In this tutorial, we will only use the German portion of the dataset, which is ~115 GB.
Download#
First, we install the necessary packages and download the dataset.
!pip3 install unidecode
!mkdir -p ./data/raw/mls
!wget https://dl.fbaipublicfiles.com/mls/mls_german.tar.gz -O ./data/raw/mls/mls_german.tar.gz
!tar -zxvf ./data/raw/mls/mls_german.tar.gz -C ./data/raw/mls/
Preprocessing#
Next, we standardize the audio data and convert the raw format to a NeMo manifest format.

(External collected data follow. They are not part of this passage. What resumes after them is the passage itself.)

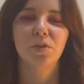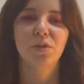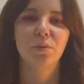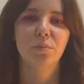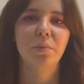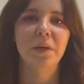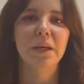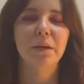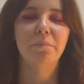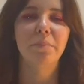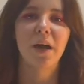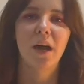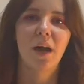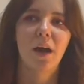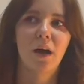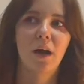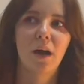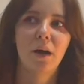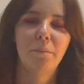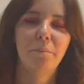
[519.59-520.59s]
to be
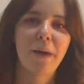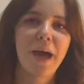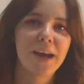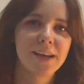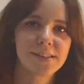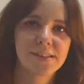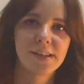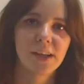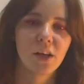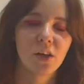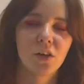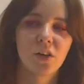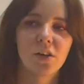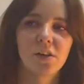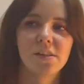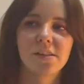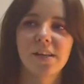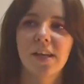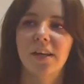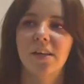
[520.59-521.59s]
uh, back
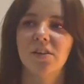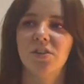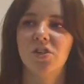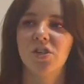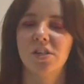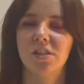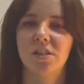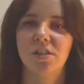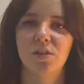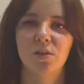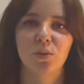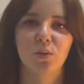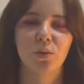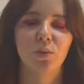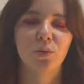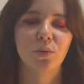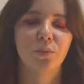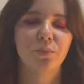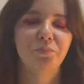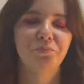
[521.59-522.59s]
singers and just
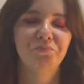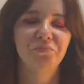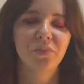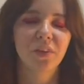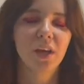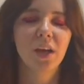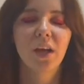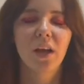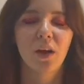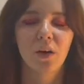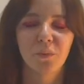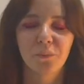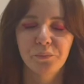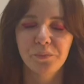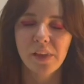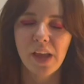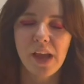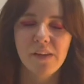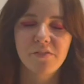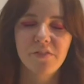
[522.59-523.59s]
to yeah,
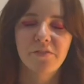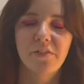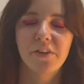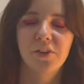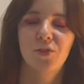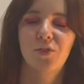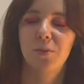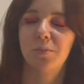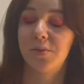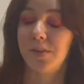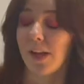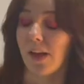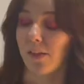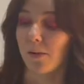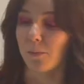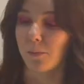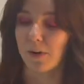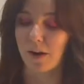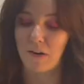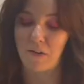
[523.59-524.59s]
have a fun trip
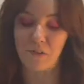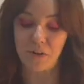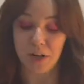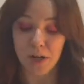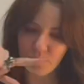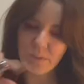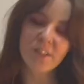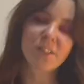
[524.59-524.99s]
together, whatever.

Audio data: Audio data acquired from various sources are inherently heterogeneous (file format, sample rate, bit depth, number of audio channels, and so on). Therefore, as a preprocessing step, we build a separate data ingestion pipeline for each source and convert the audio data to a common format with the following characteristics:
Wav format
Bit depth: 16 bits
Sample rate of 16 Khz
Single audio channel
!mkdir -p ./data/processed/mls
!python3 ./data_ingestion/process_mls.py --dataset_root=./data/raw/mls/mls_german --out_dir=./data/processed/mls
# Optionally: to remove the raw dataset to preserve disk space, uncomment the bash command bellow.
#! rm -rf ./data/processed/mls